Marwin Pita

Personal information
- Full name: Marwin Jonathan Pita Mora
- Date of birth: 17 April 1985 (age 41)
- Place of birth: Portoviejo, Manabí Province, Ecuador
- Height: 1.74 m (5 ft 9 in)
- Position: Midfielder

Team information
- Current team: LDU Portoviejo
- Number: 10

Youth career
- 2001–2002: LDU Quito

Senior career*
- Years: Team / Apps / (Gls)
- 2003–2007: LDU Quito / 3 / (0)
- 2005–2006: → Macará (loan) / 46 / (20)
- 2007: Macará / 25 / (7)
- 2008–2014: El Nacional / 261 / (33)
- 2015–2016: Mushuc Runa / 68 / (8)
- 2017: Clan Juvenil / 28 / (1)
- 2019–: LDU Portoviejo

International career
- 2011: Ecuador / 1 / (0)

= Marwin Pita =

Ecuadorian footballer (born 1985)

Marwin Jonathan Pita Mora (born April 17, 1985) is an Ecuadorian footballer currently playing for LDU Portoviejo. He plays as a striker for his team.

==Club career==
Pita has played for many teams in Ecuador, including Macará, L.D.U. Quito, and El Nacional.

===Liga de Quito===
In his youth years he played for L.D.U. Quito. Although he came out of the youth ranks of LDUQ, he made no appearances for his team. Liga was not interested with Pita and as a result he was loaned out to Macará.

===Macará===
In 2005, Marwin was loaned out to Macará. For two years he stayed in Macará scoring goals. He was a key player and was having marvelous performances. In a game against Azogues, he had a hat-trick and was the best player of that game. He caught the eye of several Ecuadorian teams primarily Emelec and El Nacional.
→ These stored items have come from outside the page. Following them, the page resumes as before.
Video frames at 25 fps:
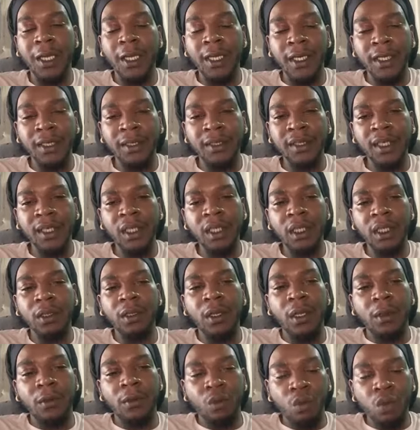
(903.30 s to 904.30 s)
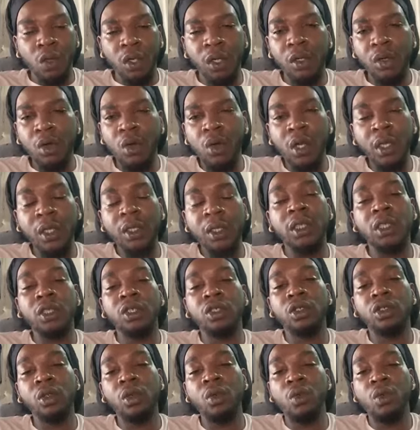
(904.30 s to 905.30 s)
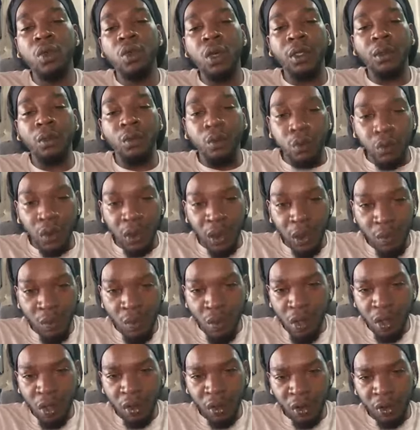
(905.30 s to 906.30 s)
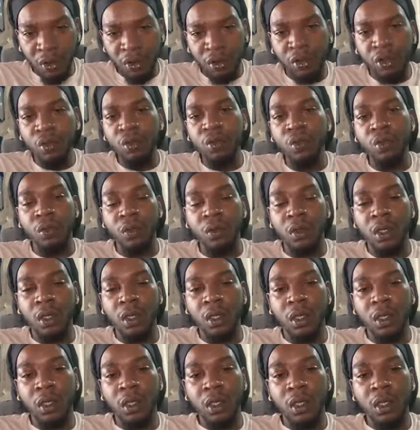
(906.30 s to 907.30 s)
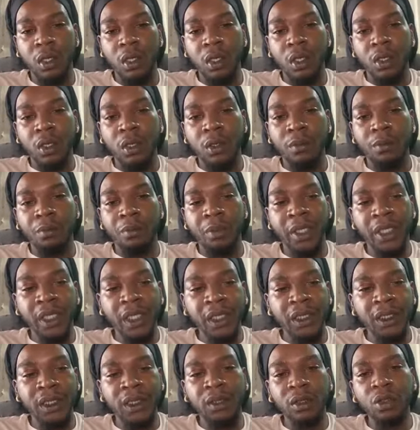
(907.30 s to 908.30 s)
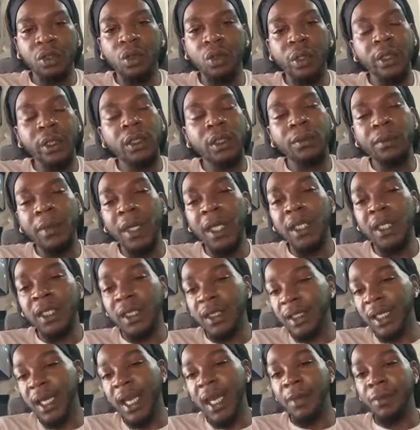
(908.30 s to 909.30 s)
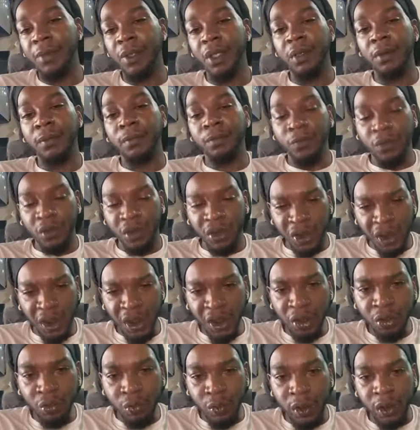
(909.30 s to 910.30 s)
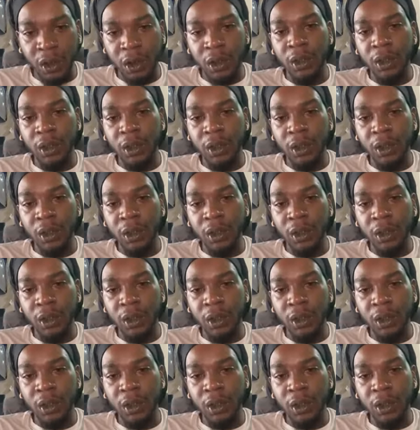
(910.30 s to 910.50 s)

and say that we're going to do what we want to do because it's going to make us happy. Genuinely.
His hard work and talent gave him a good result during the end of his contract with Macará in the 2007 winter transfer window.

===El Nacional===
In the winter transfer window of 2008, Marwin was granted a loan move to El Nacional. He was used as a substitute during his first days with his new club. However, he became an important player for the club and is now a regular starter being used as a midfielder or a striker. He has been scoring goals for Nacional and is one of the best players of his team.

===LDU Portoviejo===
On 21 January 2019, Marwin joined LDU Portoviejo.